Banyak pihak menilai bahwa kampus seharusnya menunjukkan ketegasan yang lebih nyata. Universitas adalah ruang belajar yang semestinya aman, terutama bagi mahasiswa. Pelecehan, baik verbal maupun nonverbal, menimbulkan trauma yang tidak sederhana.
Karena itu, hukuman yang terkesan ringan dikhawatirkan tidak sebanding dengan dampak yang dirasakan korban.
Isu ini juga menimbulkan pertanyaan lebih jauh: apakah keputusan tersebut benar-benar mencerminkan keberpihakan kampus kepada korban, ataukah lebih diarahkan untuk menjaga nama baik institusi.
Kementerian Pendidikan, Kebudayaan, Riset, dan Teknologi (Kemendikbudristek) sejak 2021 telah menerbitkan Permendikbud Nomor 30 Tahun 2021 tentang Pencegahan dan Penanganan Kekerasan Seksual (PPKS) di Perguruan Tinggi.
Regulasi ini mengamanatkan agar setiap kampus membentuk satuan tugas khusus dan menerapkan mekanisme perlindungan maksimal bagi korban kekerasan seksual.
Dalam aturan tersebut, kampus wajib memberikan ruang aman, memastikan tidak ada intimidasi terhadap pelapor, serta menjatuhkan sanksi yang setimpal terhadap pelaku.
Sanksi yang diatur bisa berjenjang, mulai dari peringatan tertulis, pembebasan sementara dari tugas, penurunan jabatan akademik, hingga pemberhentian tetap.
Jika merujuk pada regulasi ini, publik menilai keputusan UWGM Samarinda masih berada di spektrum hukuman ringan.
Pemberian sanksi administratif berupa skorsing sementara tentu sah secara aturan, tetapi apakah cukup untuk membangun kepercayaan mahasiswa bahwa kampus serius melindungi mereka?
Fenomena serupa sebelumnya juga terjadi di sejumlah perguruan tinggi di Indonesia.
Beberapa kampus memilih memberikan sanksi tegas, bahkan memberhentikan permanen dosen yang terbukti melakukan pelecehan.
Ada pula kampus yang justru dikritik karena dianggap “melembek” dengan menjatuhkan hukuman administratif ringan.

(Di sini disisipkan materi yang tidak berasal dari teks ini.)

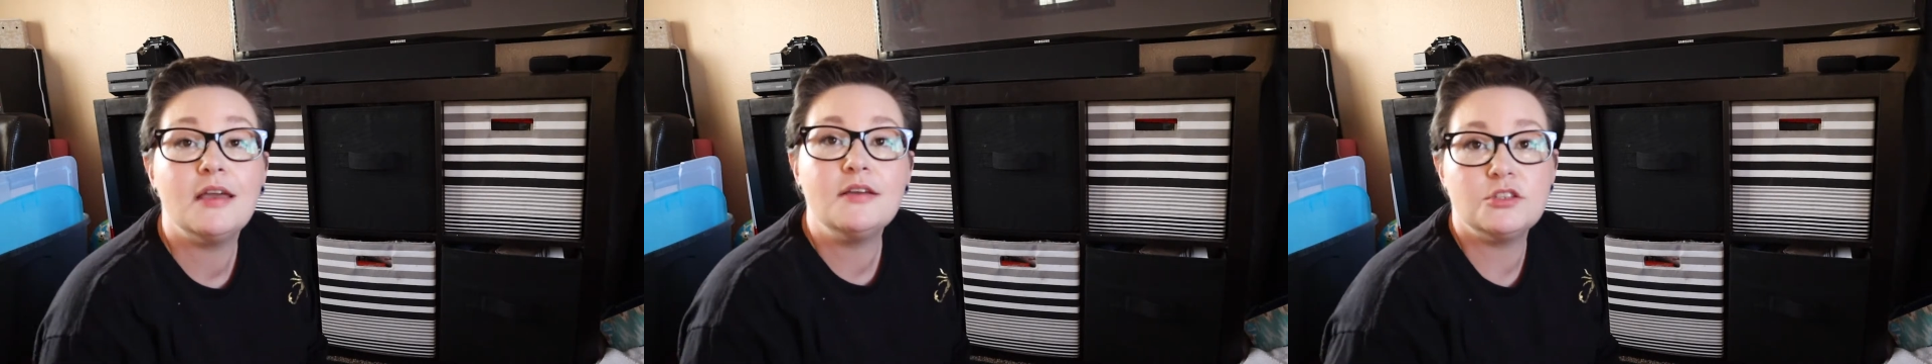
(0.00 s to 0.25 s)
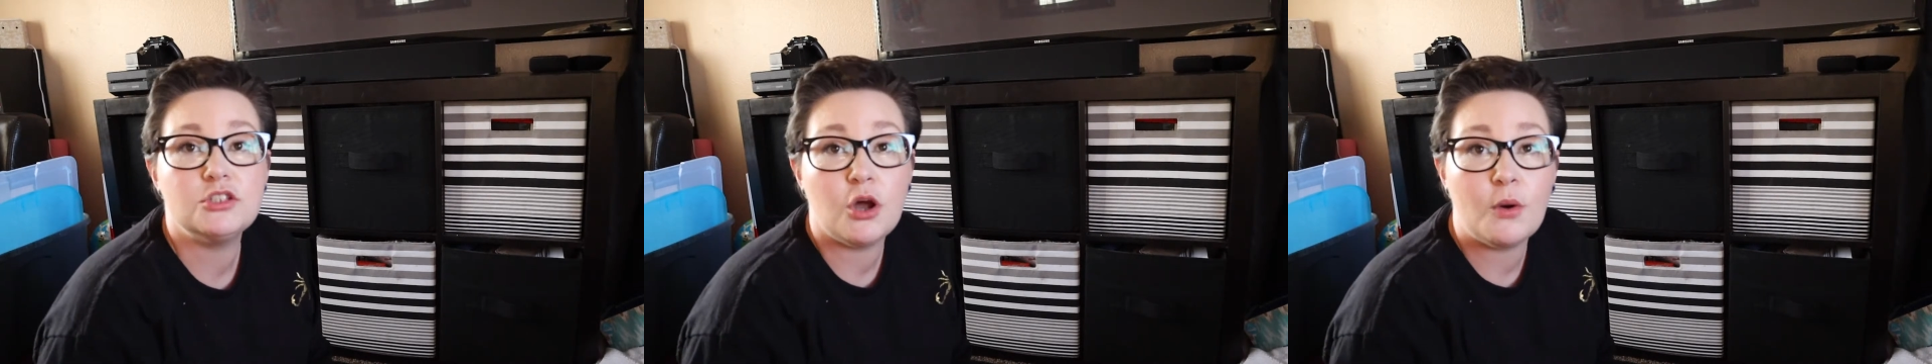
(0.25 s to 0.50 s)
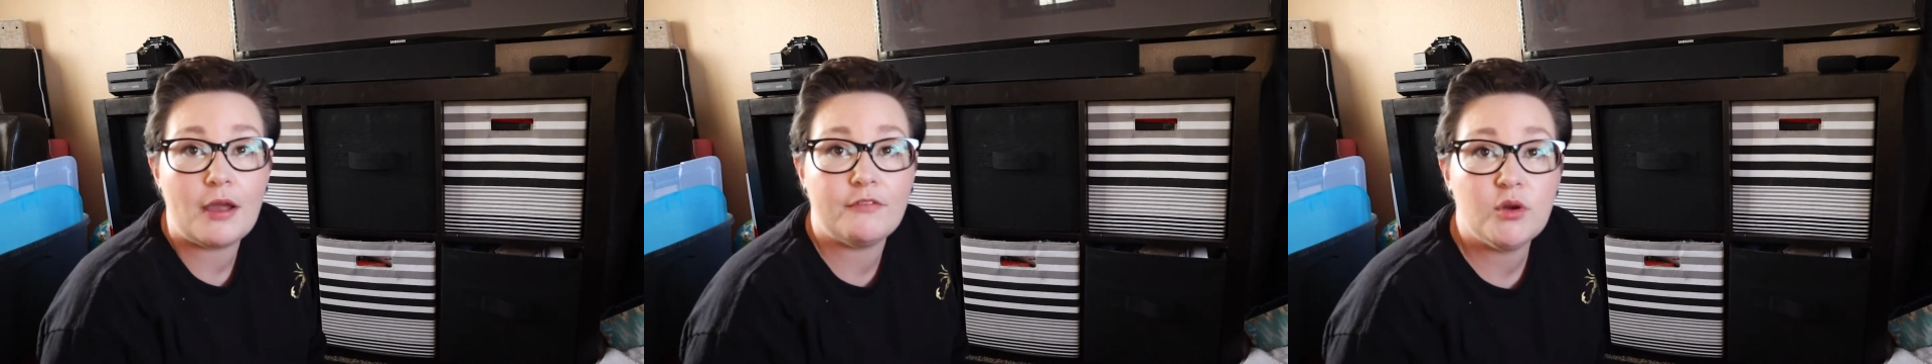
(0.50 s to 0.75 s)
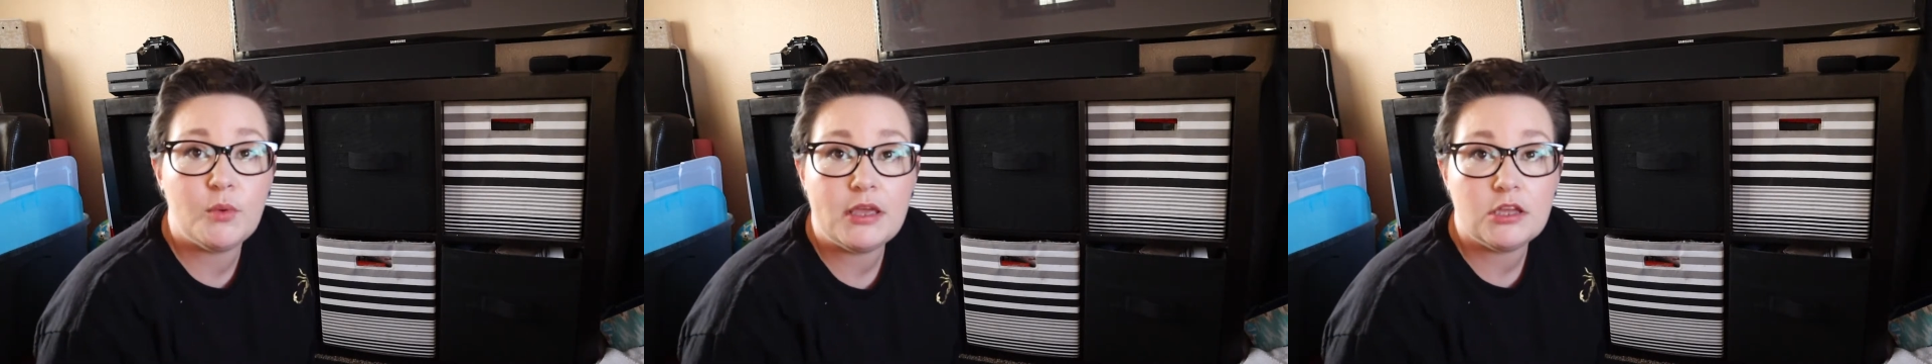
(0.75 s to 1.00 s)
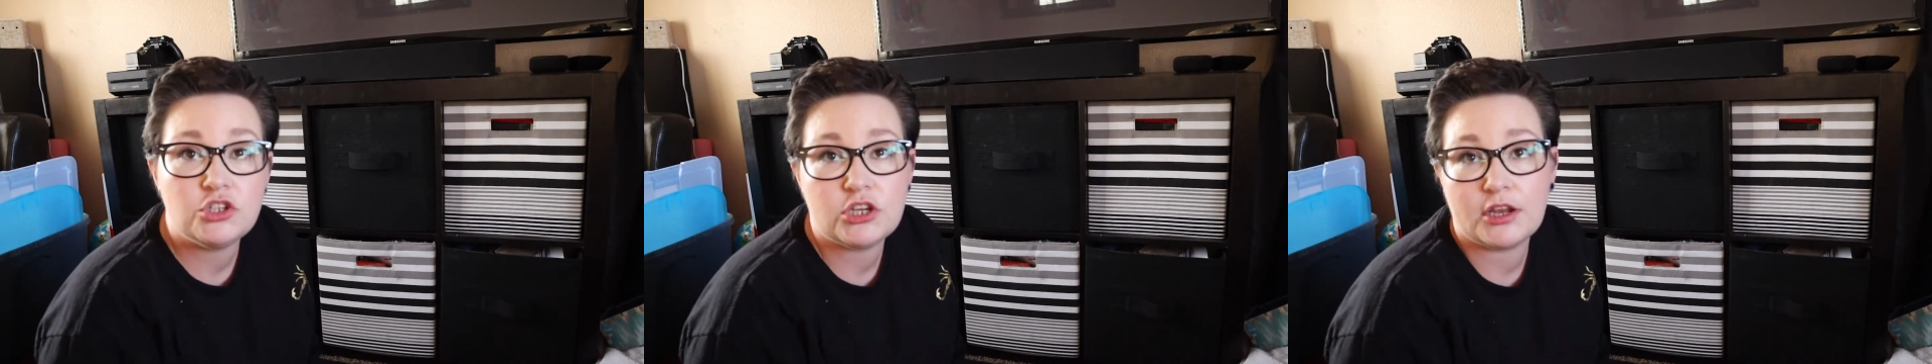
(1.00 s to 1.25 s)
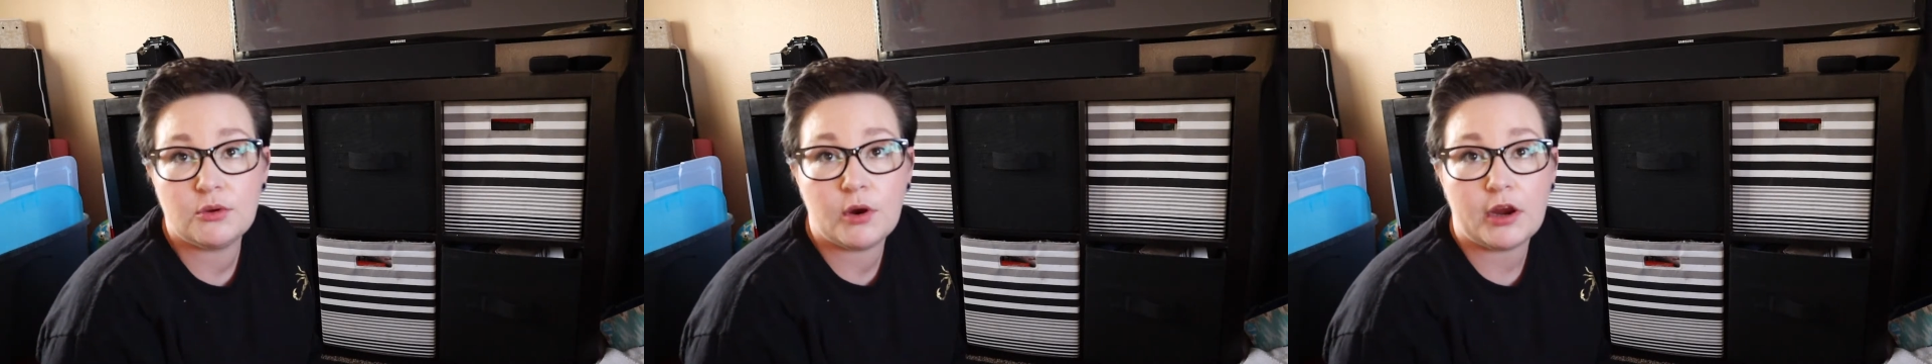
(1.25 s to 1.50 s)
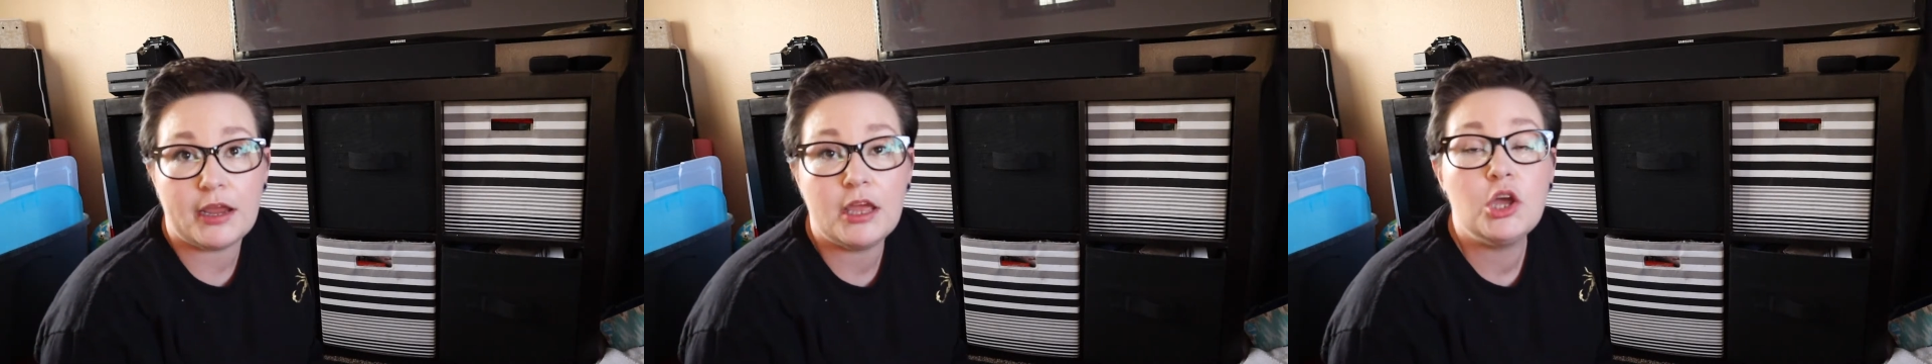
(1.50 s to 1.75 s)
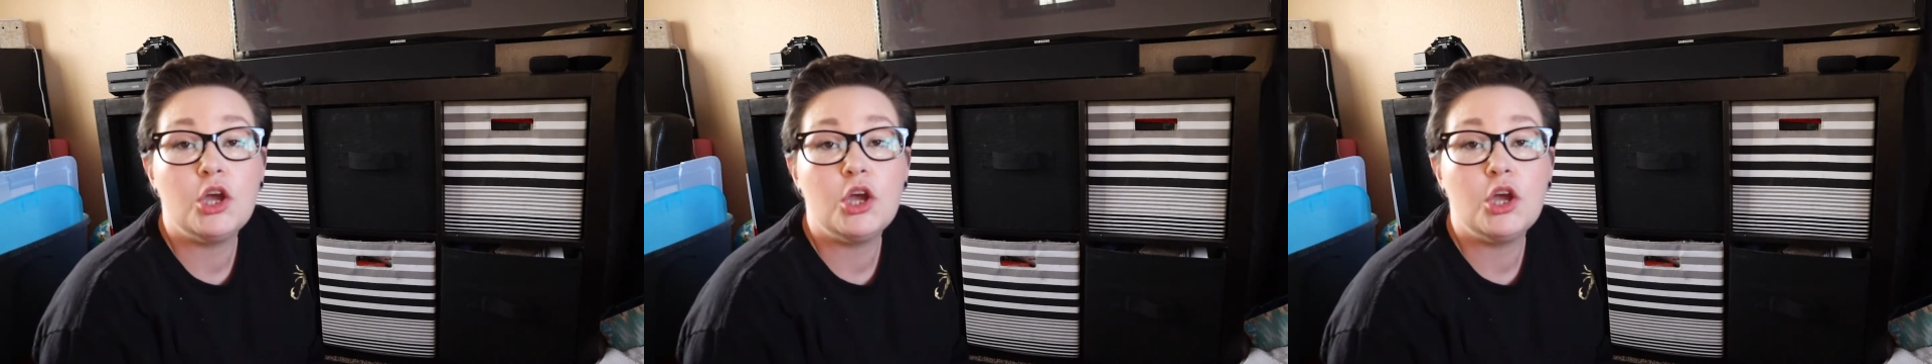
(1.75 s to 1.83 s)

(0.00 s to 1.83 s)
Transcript: So every week in January,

Perbandingan ini semakin menyoroti keputusan UWGM. Dengan hanya menjatuhkan skorsing satu semester dan permintaan maaf, kampus dikhawatirkan mengirimkan sinyal yang lemah dalam upaya pemberantasan pelecehan seksual di dunia akademik.

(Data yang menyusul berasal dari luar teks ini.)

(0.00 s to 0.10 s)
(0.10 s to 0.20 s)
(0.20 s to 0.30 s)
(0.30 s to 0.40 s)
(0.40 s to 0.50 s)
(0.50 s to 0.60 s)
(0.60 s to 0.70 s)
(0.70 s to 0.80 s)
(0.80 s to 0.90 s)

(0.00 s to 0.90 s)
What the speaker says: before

Kasus ini menjadi ujian serius bagi UWGM Samarinda. Kampus harus membuktikan komitmen bukan hanya dalam menegakkan disiplin, tetapi juga dalam membangun lingkungan yang benar-benar aman dan bebas dari kekerasan seksual.
Pertanyaan penting yang kini muncul: apakah UWGM lebih berpihak pada perlindungan mahasiswa dan keberanian menciptakan ruang akademik yang sehat, atau justru terjebak dalam upaya menjaga nama baik institusi semata?
Bagi masyarakat luas, isu ini bukan sekadar tentang satu dosen dan satu korban. Lebih dari itu, kasus ini adalah cerminan bagaimana sebuah perguruan tinggi memandang tanggung jawab moralnya.
Keberanian kampus dalam mengambil langkah tegas akan menentukan kepercayaan publik terhadap integritas lembaga pendidikan tinggi.
Di tengah semakin kuatnya dorongan publik untuk menindak tegas pelaku kekerasan seksual di dunia pendidikan, keputusan UWGM Samarinda akan terus menjadi sorotan.
Apakah langkah ini menjadi awal dari perbaikan sistem perlindungan mahasiswa, atau justru menambah daftar panjang kasus pelecehan yang diselesaikan dengan sanksi minimal?